-- Data supplied follows --

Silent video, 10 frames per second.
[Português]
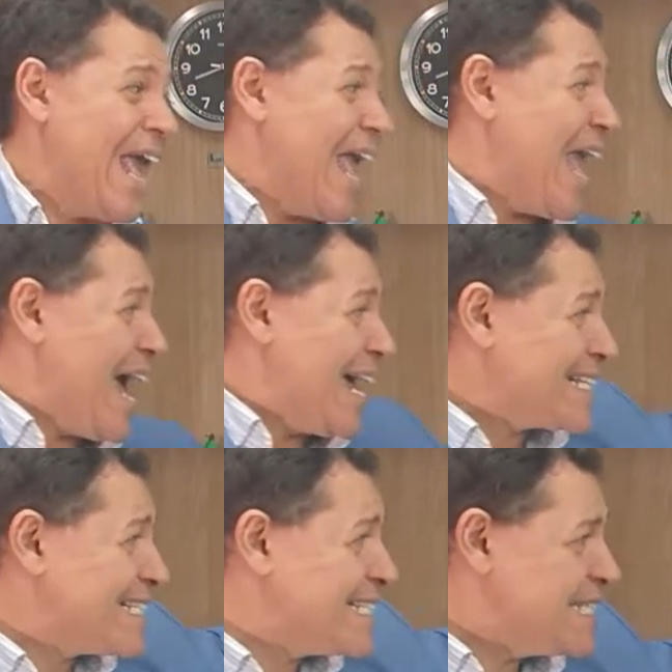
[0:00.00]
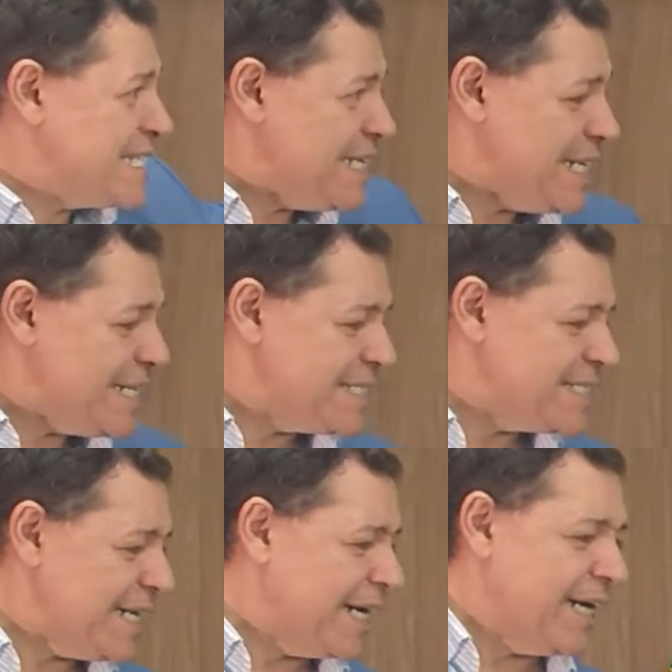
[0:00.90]
É assim que
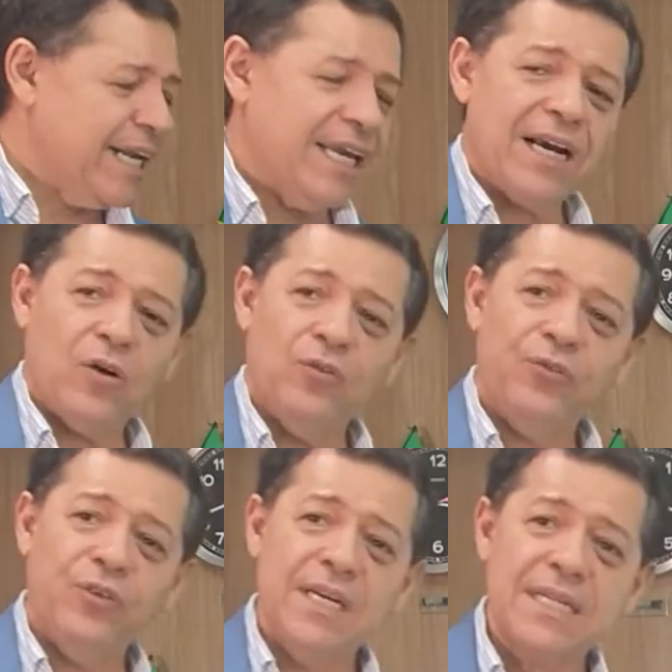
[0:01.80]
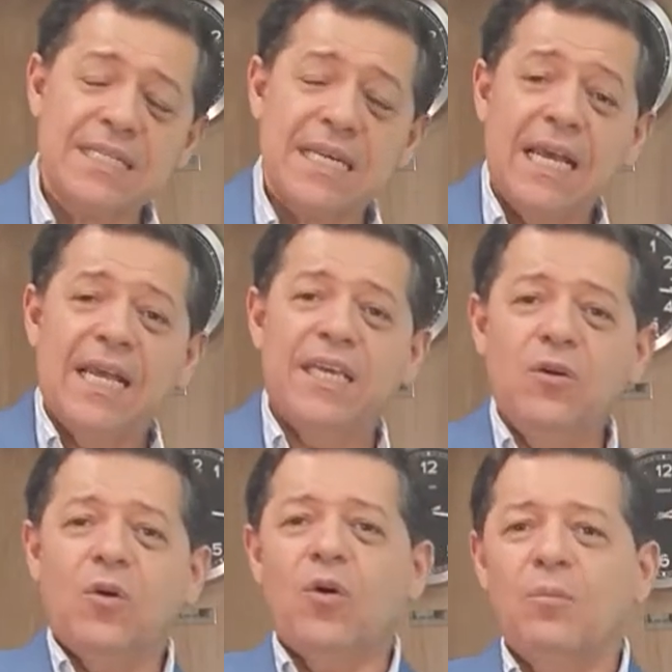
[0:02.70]
se cria confiança.
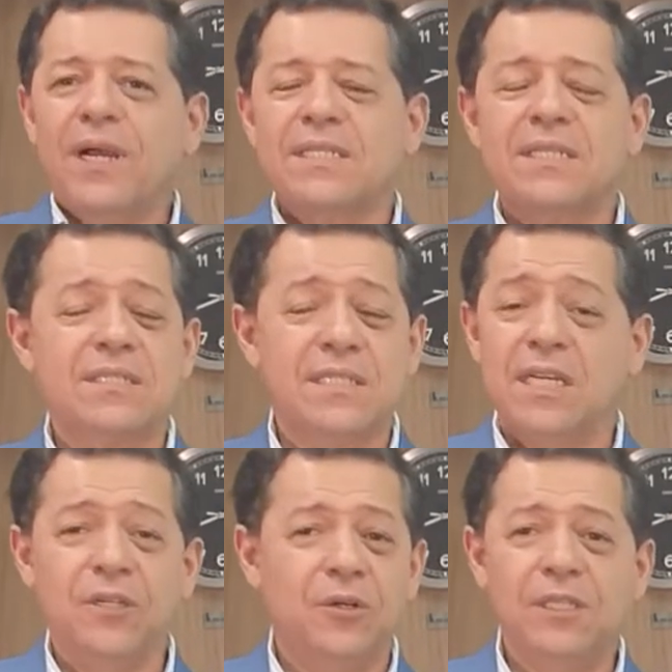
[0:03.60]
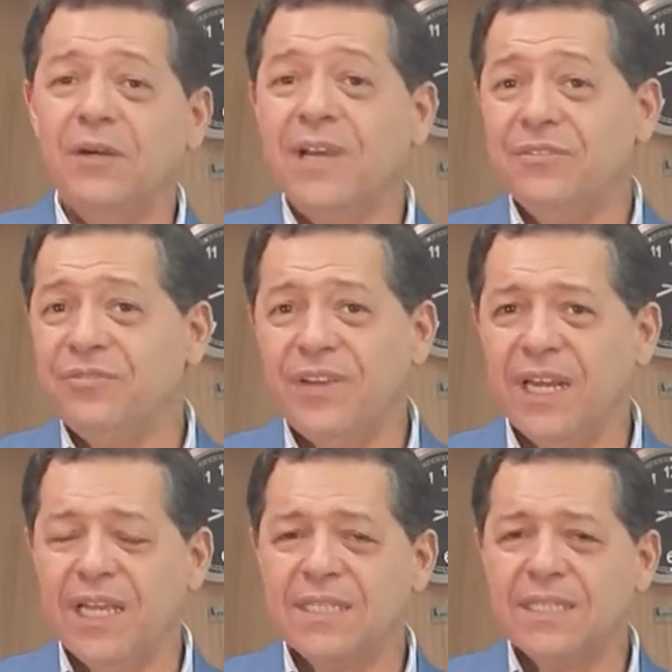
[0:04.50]
E o comércio exterior não é
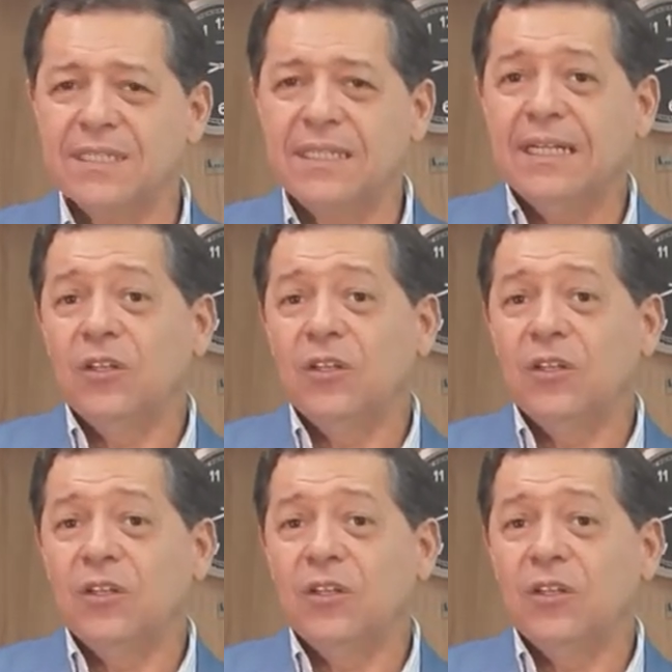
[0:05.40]
diferente.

-- Data supplied concluded --

### Task brief
Please set down every line of the listing verbatim, excluding its pictures.

### Answer box
Silent video, 10 frames per second.
[Português]
[0:00.00]
[0:00.90]
É assim que
[0:01.80]
[0:02.70]
se cria confiança.
[0:03.60]
[0:04.50]
E o comércio exterior não é
[0:05.40]
diferente.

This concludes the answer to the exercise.